L’Université du Liberia (UL, publique) vient d’annoncer un taux d’échec impressionnant: aucun des 25. 000 candidats à l’examen d’entrée dans cet établissement n’a obtenu les points minimum requis et la faculté a dû revoir à la baisse ses critères, ce qui a permis de repêcher 1. 600 candidats.
« Aucun des 25. 000 candidats qui se sont inscrits au concours d’entrée n’a obtenu les points exigés », a déclaré mercredi à l’AFP Ansu Sonii, un des vice-présidents de l’UL basée à Monrovia.
L’annonce de cet échec massif – une première dans l’histoire du pays – a ému la présidente libérienne Ellen Johnson Sirleaf, qui a effectué mardi une visite surprise sur le campus, où elle a abordé la question avec les responsables universitaires, selon un communiqué diffusé par la présidence libérienne.
Lors de cette visite, le président de l’UL, Dr. Emmet Dennis, a confirmé à Mme Sirleaf l’échec intégral à l’issue des premiers tests.
Face à ces résultats, a-t-il indiqué, les responsables universitaires ont décidé, « après une longue délibération », de revoir à la baisse les points minimum requis, sans succès.

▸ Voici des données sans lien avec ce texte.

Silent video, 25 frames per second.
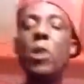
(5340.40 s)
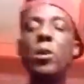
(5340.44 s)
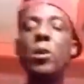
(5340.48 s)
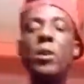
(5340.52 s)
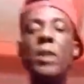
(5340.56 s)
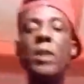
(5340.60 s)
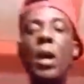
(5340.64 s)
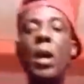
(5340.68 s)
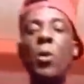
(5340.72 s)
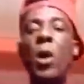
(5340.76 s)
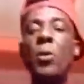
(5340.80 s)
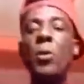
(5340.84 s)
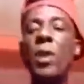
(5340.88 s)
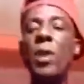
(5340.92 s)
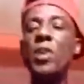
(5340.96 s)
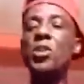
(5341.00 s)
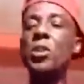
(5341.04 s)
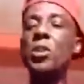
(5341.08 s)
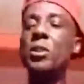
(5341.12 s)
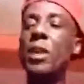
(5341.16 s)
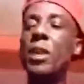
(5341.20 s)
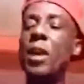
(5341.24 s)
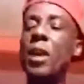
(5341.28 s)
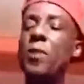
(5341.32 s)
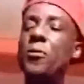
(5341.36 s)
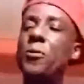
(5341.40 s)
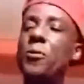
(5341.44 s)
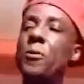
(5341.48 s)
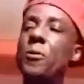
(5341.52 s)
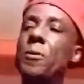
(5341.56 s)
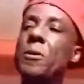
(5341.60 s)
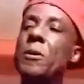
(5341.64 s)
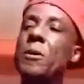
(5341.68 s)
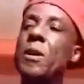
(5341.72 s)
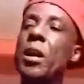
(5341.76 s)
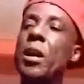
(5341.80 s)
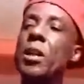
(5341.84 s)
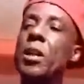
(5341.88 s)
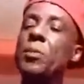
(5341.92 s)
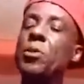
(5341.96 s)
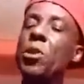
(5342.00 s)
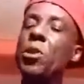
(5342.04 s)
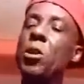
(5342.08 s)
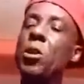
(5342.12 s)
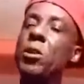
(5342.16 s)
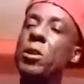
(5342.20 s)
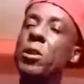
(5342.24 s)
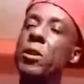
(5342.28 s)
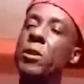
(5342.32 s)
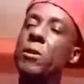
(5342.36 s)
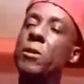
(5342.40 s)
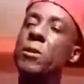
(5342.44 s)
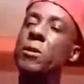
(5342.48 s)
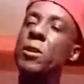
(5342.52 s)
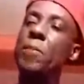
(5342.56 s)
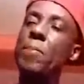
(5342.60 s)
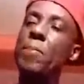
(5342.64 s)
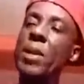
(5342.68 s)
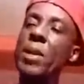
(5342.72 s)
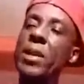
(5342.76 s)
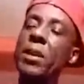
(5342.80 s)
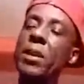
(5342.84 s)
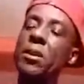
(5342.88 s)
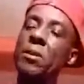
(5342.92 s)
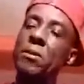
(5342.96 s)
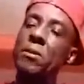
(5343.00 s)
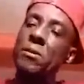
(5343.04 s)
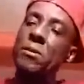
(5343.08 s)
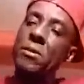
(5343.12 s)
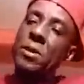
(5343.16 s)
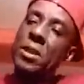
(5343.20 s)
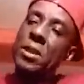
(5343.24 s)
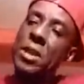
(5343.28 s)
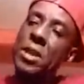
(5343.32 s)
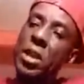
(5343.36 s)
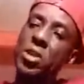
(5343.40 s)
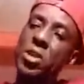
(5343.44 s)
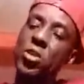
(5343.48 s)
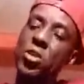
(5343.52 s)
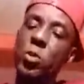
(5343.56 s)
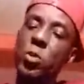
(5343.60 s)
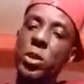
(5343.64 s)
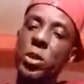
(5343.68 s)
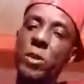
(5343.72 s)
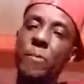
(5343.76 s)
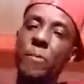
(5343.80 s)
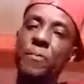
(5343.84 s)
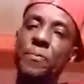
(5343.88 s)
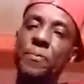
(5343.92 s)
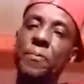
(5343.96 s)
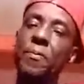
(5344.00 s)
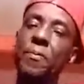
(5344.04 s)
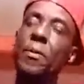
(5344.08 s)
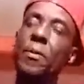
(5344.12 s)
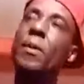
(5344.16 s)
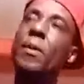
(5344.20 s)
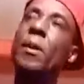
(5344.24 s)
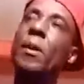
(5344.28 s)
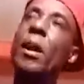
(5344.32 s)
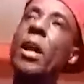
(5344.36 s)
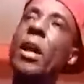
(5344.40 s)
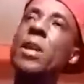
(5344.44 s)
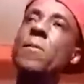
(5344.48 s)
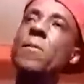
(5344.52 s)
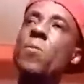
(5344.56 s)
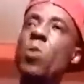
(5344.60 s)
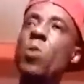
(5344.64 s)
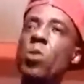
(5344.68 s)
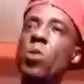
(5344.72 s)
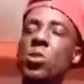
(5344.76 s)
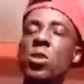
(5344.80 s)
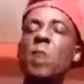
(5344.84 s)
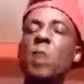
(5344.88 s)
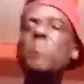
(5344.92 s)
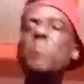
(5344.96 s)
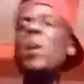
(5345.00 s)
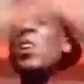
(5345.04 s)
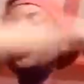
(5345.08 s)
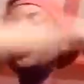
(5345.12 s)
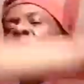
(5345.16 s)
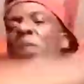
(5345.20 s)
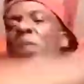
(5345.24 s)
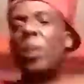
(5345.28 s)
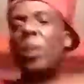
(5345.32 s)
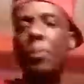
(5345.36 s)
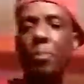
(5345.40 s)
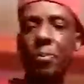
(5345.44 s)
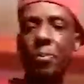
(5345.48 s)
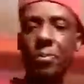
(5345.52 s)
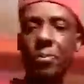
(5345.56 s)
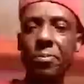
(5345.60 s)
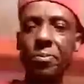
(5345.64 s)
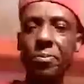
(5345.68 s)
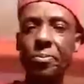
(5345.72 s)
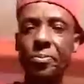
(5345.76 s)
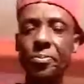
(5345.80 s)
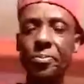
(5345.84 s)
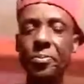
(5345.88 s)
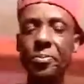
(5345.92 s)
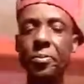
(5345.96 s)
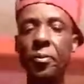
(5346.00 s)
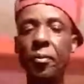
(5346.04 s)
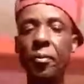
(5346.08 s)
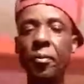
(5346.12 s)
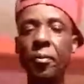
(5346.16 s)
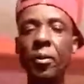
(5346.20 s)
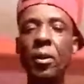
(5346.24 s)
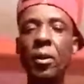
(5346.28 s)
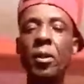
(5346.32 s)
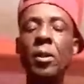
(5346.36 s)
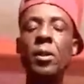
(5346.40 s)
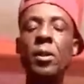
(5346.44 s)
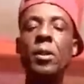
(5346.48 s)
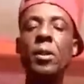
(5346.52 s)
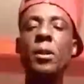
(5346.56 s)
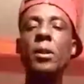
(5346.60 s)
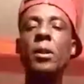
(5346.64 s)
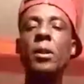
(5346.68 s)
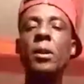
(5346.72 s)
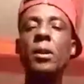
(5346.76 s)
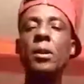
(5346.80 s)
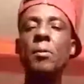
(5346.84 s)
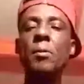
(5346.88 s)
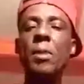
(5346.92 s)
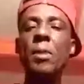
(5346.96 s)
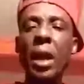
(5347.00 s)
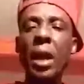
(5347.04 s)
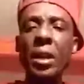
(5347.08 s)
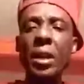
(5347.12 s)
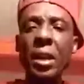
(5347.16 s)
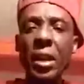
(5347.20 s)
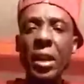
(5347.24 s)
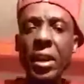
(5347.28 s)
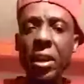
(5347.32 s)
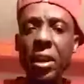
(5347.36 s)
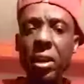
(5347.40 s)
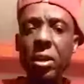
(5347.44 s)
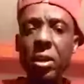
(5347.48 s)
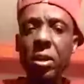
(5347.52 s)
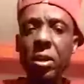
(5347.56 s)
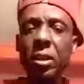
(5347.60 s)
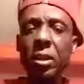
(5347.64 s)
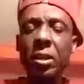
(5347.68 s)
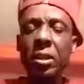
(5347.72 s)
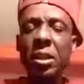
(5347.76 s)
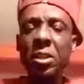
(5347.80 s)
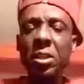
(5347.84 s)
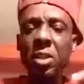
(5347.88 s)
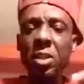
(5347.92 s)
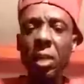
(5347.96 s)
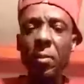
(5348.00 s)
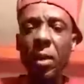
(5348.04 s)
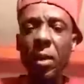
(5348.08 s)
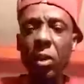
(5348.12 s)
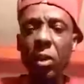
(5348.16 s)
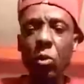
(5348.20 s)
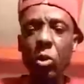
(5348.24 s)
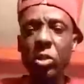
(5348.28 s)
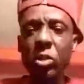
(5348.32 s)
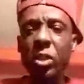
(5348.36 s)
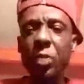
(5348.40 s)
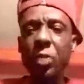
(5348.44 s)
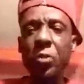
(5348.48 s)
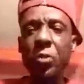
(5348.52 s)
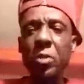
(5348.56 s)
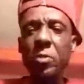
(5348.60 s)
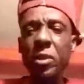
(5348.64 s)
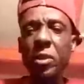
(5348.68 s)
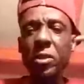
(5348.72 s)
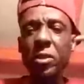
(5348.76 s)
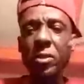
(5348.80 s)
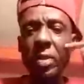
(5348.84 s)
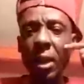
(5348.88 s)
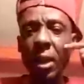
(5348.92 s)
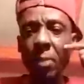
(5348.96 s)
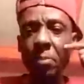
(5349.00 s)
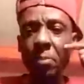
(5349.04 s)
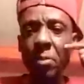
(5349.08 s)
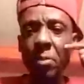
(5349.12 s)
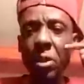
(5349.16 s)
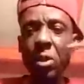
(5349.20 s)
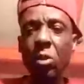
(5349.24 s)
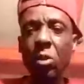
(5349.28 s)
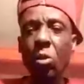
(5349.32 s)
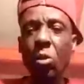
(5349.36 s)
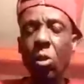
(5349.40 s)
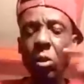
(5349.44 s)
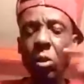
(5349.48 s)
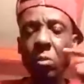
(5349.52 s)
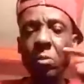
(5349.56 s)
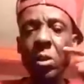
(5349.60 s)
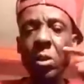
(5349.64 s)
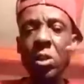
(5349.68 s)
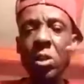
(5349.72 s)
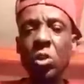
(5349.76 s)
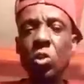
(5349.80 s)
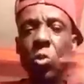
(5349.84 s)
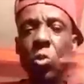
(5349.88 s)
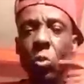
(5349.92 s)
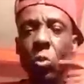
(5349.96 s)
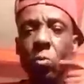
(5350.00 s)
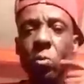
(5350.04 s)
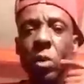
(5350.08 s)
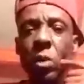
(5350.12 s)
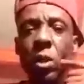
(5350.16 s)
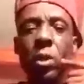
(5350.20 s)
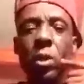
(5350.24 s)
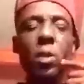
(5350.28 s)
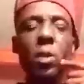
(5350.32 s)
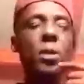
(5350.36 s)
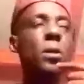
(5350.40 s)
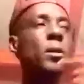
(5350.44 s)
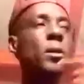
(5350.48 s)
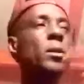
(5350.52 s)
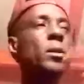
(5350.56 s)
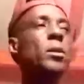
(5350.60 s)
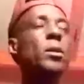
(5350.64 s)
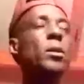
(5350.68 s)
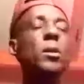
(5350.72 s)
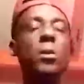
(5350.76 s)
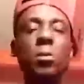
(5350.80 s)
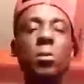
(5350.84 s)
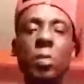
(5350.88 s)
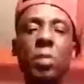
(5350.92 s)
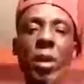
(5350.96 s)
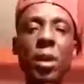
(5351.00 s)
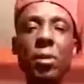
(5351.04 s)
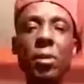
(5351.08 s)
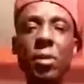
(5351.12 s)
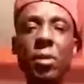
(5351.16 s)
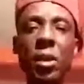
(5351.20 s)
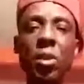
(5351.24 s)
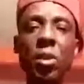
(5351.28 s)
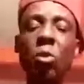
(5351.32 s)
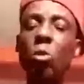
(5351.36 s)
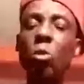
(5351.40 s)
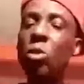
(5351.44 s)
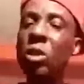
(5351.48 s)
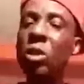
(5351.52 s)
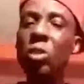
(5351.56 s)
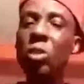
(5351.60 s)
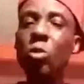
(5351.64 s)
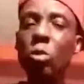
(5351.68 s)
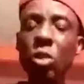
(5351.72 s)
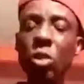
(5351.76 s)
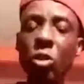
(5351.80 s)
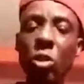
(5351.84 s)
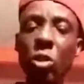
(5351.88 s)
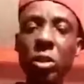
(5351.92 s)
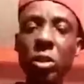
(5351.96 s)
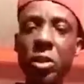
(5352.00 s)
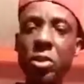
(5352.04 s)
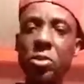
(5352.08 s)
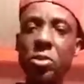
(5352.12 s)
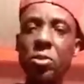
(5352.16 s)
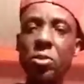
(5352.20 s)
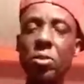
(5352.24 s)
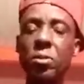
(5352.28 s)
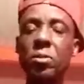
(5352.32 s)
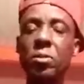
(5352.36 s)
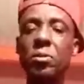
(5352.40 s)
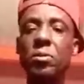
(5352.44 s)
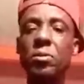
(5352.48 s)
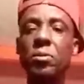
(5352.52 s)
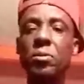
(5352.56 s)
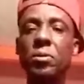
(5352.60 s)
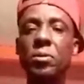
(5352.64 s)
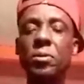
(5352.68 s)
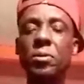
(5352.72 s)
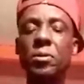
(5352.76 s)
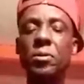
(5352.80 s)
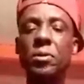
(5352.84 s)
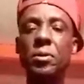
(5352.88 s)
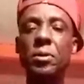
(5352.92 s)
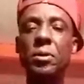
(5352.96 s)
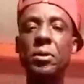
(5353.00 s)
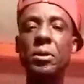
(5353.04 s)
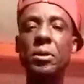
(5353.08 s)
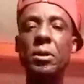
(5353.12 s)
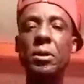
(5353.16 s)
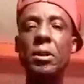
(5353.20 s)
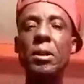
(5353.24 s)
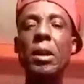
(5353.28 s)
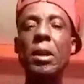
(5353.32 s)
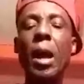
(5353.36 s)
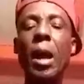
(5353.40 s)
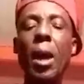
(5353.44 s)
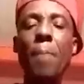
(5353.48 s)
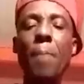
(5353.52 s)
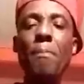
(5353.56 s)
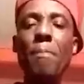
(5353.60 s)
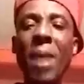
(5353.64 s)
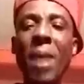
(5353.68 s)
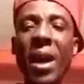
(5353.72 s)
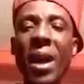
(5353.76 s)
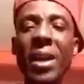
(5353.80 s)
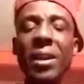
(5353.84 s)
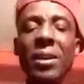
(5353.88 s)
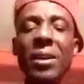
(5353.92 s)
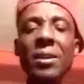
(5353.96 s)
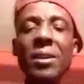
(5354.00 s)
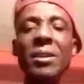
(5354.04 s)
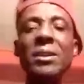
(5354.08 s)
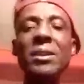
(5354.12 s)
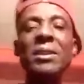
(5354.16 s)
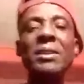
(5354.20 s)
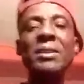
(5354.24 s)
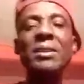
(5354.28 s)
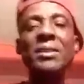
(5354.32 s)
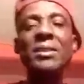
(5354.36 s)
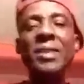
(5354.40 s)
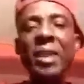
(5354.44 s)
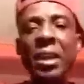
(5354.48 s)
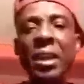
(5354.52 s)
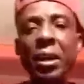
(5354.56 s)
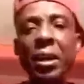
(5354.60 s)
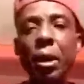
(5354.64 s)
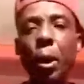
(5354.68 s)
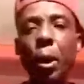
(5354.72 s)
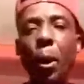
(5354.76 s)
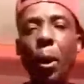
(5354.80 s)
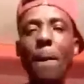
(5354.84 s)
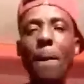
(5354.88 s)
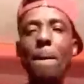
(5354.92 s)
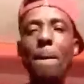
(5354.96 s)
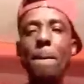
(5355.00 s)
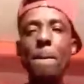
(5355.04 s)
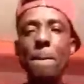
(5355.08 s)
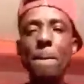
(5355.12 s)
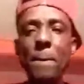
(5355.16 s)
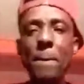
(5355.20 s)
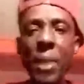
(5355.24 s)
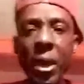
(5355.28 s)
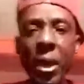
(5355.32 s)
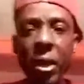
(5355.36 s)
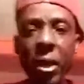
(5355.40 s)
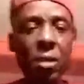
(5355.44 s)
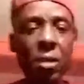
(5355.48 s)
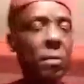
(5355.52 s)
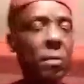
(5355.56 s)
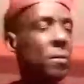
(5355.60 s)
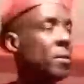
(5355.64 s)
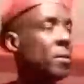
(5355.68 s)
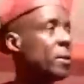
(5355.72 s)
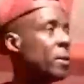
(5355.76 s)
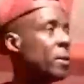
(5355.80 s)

turn it, I want ratchet knife, and him turn the, the blade the next mm-hmm. way. And I'm go, so him that shape. Because the link, Ninja Man knows if him they stab me, cut me, joke me, mm-hmm. wherever, it Wanna done this. So. Yeah. Because my thing, big,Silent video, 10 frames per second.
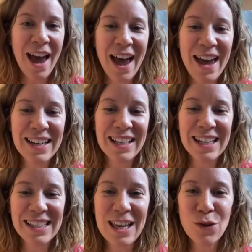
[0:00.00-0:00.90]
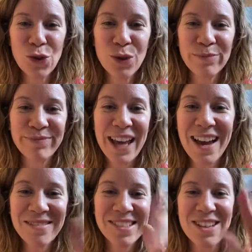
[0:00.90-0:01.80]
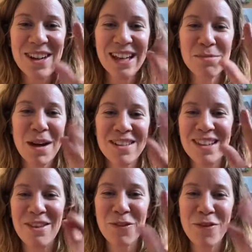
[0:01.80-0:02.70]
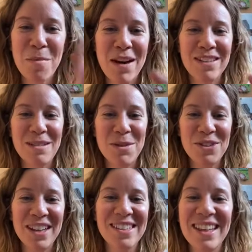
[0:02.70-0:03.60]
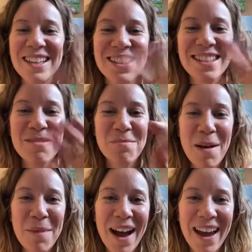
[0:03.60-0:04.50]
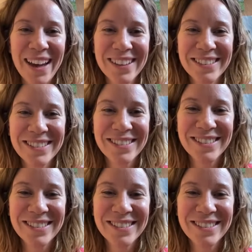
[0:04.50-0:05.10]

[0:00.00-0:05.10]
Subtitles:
And I'll see you soon. Yeah, see you next Monday for the Monday Music Seeds. Bye-bye.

« Encore une fois, personne n’a atteint le score » fixé, a ajouté Dr Dennis. Une troisième grille d’évaluation a permis de repêcher 1. 600 candidats, qui commenceront le mois prochain les cours, a-t-il dit.
Pour Mme Sirleaf, citée dans le communiqué, cet échec massif représente une situation « embarrassante » pour le pays et devrait pousser à considérer l’éducation comme une « urgence nationale » au Liberia.
« Le problème, ce n’est pas seulement de réussir ou être admis à l’examen pour les candidats. Le problème, ce sont les écoles » où ils ont été auparavant formés, « donc, nous devons aller dans ces lycées, ces écoles élémentaires et voir ce qui fait défaut et ce que nous devons faire pour y remédier », a-t-elle affirmé.
Il existe quelques établissements privés d’enseignement supérieur et une autre petite université publique au Liberia, mais c’est à l’UL que sont formés environ 90% des étudiants inscrits dans le pays.